Task description:
Once the line containing "Frames from a" is found in the entries below, restate it and each following line word for word, stopping after the line containing "[1695.85-1696.85s]".

[Collected data]
* * *
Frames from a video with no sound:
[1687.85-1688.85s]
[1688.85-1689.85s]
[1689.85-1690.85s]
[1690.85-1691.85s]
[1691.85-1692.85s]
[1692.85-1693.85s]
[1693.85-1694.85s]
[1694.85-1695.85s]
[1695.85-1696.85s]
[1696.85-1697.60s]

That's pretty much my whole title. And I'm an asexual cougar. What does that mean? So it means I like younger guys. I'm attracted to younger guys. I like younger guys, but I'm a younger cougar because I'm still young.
* * *
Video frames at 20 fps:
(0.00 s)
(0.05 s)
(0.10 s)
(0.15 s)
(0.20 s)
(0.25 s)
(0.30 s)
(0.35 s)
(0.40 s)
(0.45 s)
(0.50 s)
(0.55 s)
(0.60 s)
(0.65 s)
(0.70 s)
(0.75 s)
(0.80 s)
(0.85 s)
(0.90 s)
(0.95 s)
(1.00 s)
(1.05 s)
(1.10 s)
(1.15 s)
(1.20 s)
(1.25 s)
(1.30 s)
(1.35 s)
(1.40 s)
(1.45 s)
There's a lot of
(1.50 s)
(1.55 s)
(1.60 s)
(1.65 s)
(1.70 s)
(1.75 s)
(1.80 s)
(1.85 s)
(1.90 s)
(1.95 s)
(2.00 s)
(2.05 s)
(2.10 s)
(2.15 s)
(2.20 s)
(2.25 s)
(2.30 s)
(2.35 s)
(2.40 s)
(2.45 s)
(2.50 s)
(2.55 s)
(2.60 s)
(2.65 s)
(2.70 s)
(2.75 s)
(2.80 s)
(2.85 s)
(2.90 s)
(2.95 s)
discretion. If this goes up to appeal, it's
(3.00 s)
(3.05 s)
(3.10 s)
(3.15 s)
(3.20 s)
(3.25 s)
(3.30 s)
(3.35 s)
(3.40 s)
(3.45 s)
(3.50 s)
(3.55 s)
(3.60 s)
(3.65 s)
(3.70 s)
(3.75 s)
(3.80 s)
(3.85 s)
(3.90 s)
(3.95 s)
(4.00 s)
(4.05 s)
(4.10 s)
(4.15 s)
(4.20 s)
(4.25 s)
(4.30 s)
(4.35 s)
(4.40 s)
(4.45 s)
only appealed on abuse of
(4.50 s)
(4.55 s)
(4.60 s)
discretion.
* * *
Solution:
Frames from a video with no sound:
[1687.85-1688.85s]
[1688.85-1689.85s]
[1689.85-1690.85s]
[1690.85-1691.85s]
[1691.85-1692.85s]
[1692.85-1693.85s]
[1693.85-1694.85s]
[1694.85-1695.85s]
[1695.85-1696.85s]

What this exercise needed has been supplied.